Saved data entries:
---------------

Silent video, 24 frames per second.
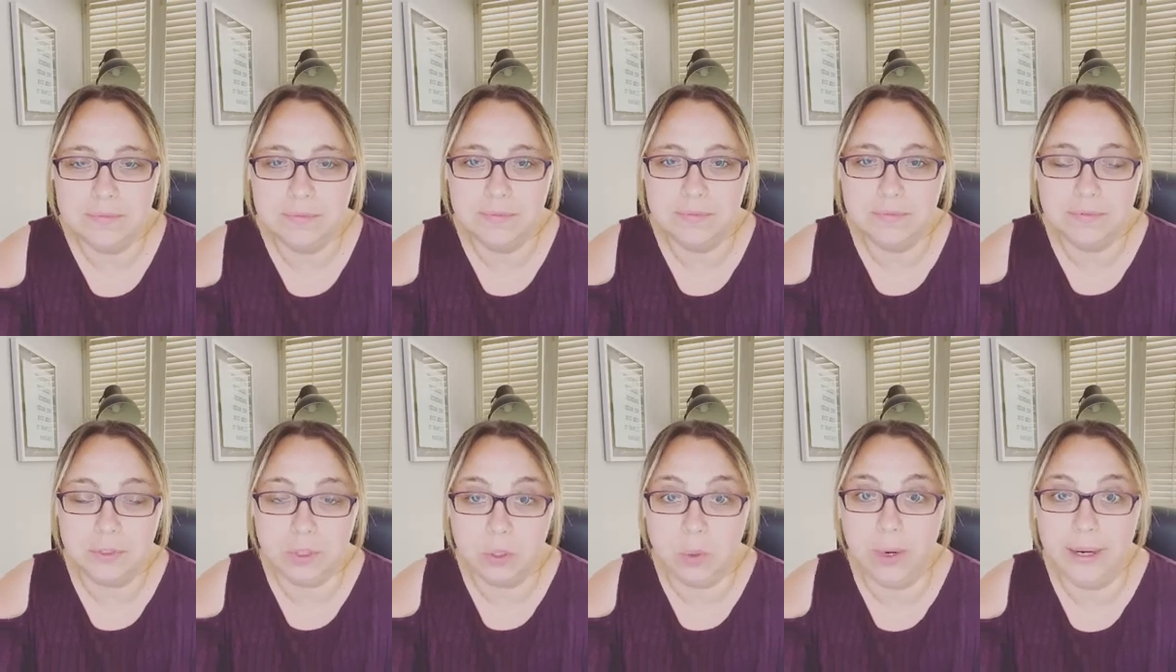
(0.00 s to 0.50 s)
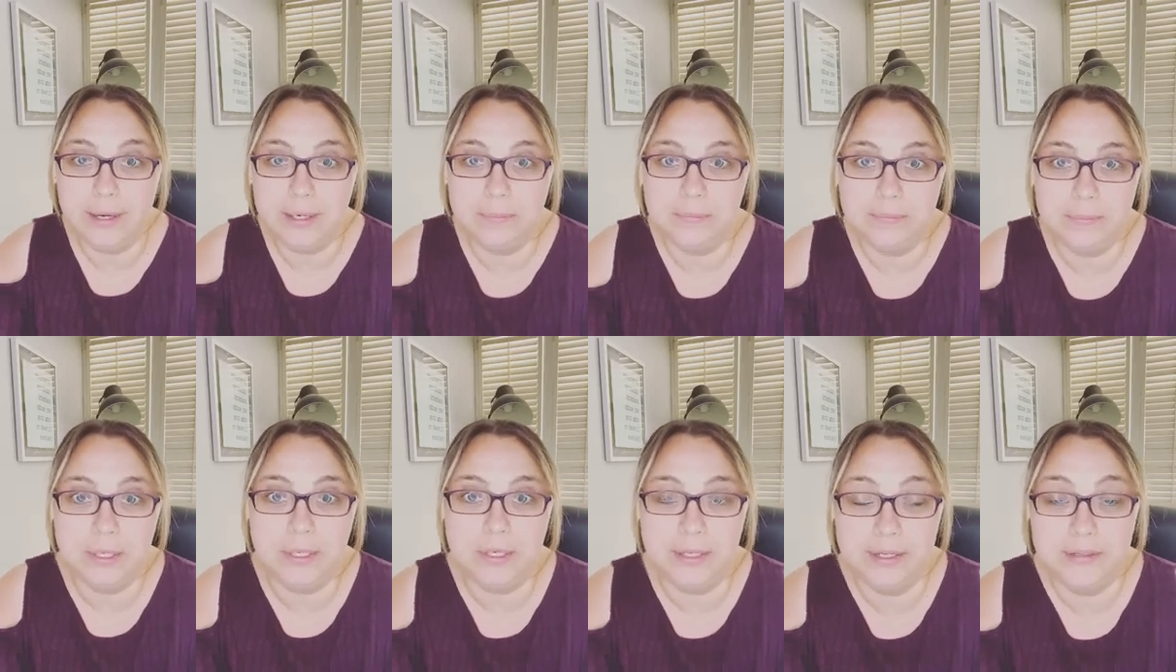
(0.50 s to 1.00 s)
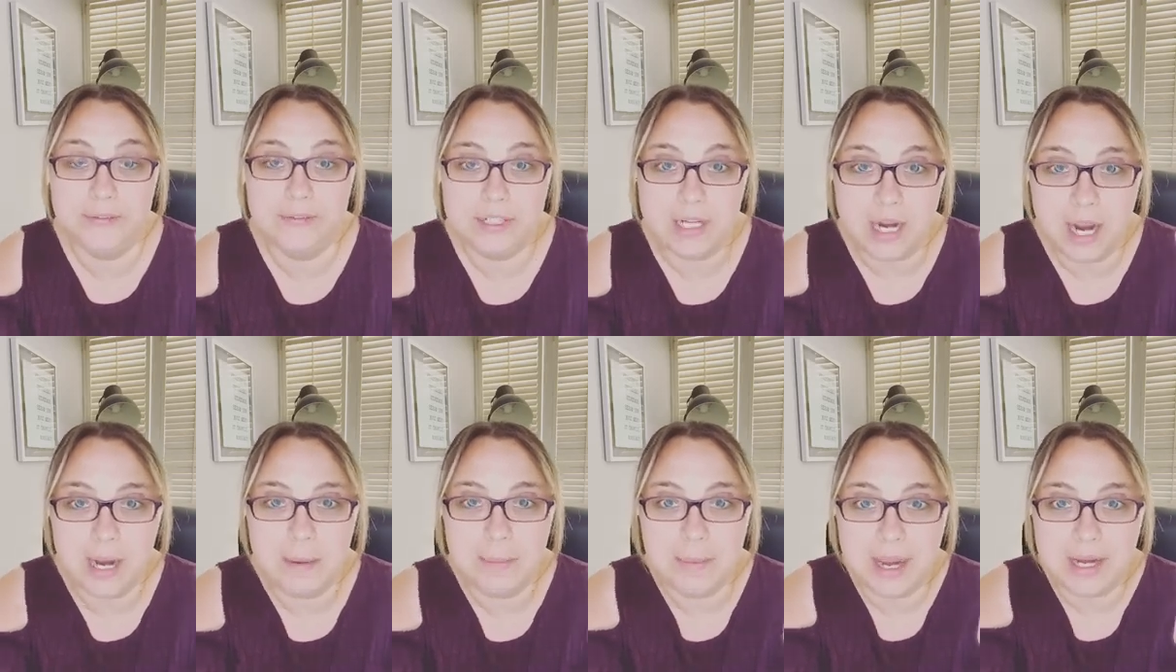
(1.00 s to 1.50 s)
for quite a period of
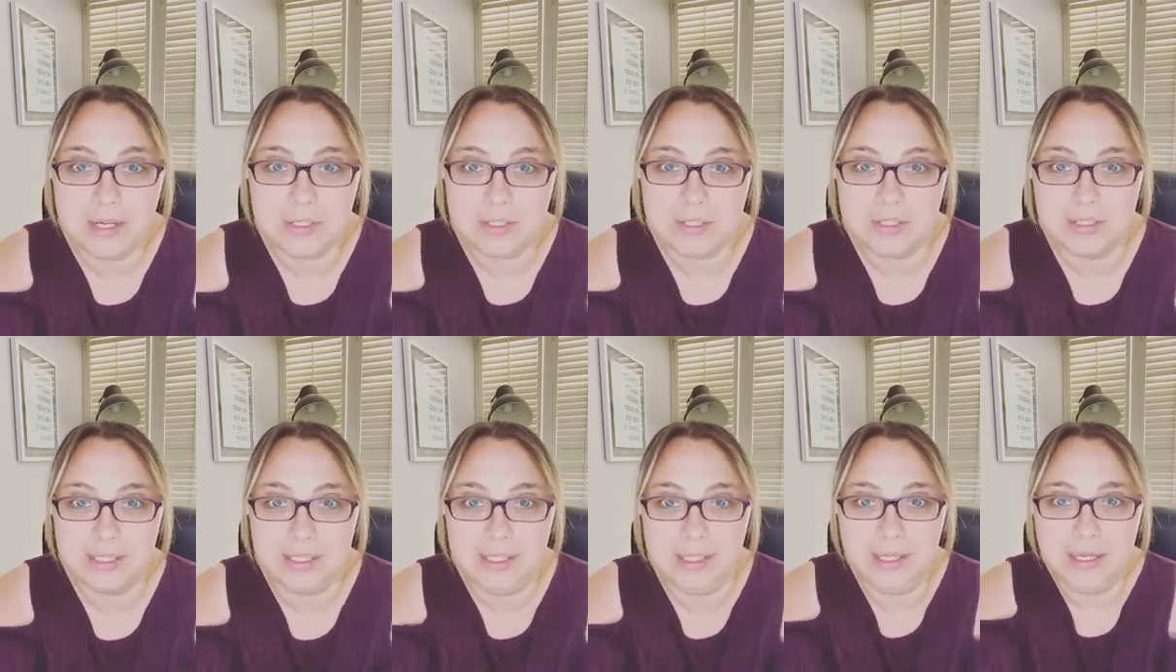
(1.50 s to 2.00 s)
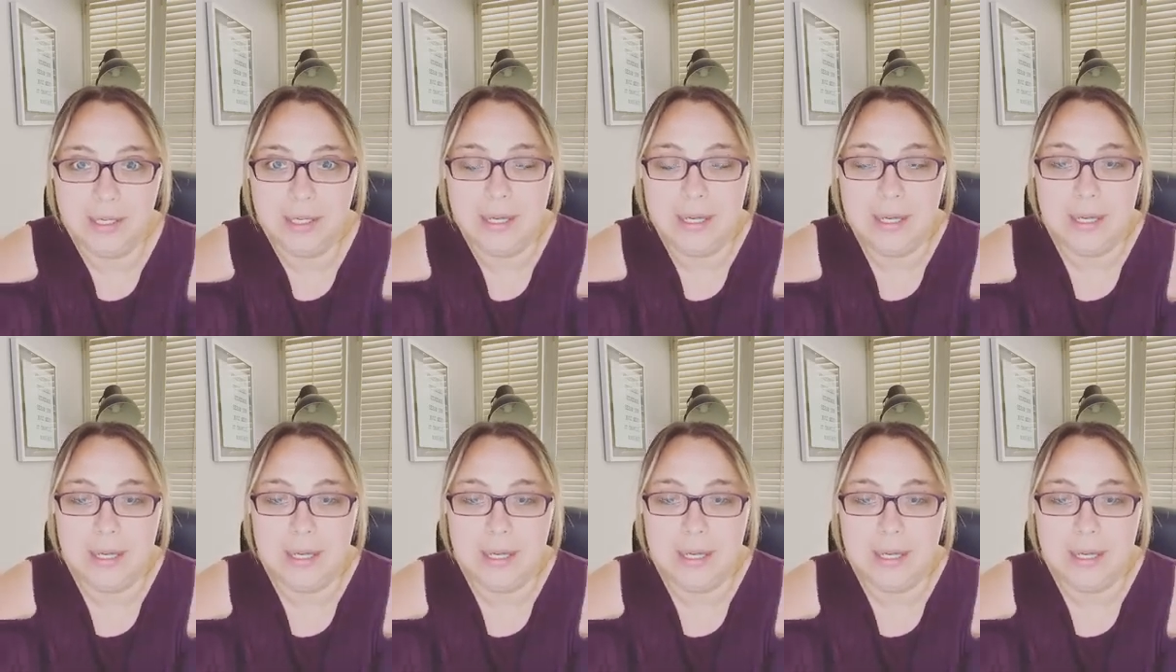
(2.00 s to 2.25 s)
time actually,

---------------

• [Your objective] Leave out the pictures and give the rest of the records again exactly.

• [Exercise solution]
Silent video, 24 frames per second.
(0.00 s to 0.50 s)
(0.50 s to 1.00 s)
(1.00 s to 1.50 s)
for quite a period of
(1.50 s to 2.00 s)
(2.00 s to 2.25 s)
time actually,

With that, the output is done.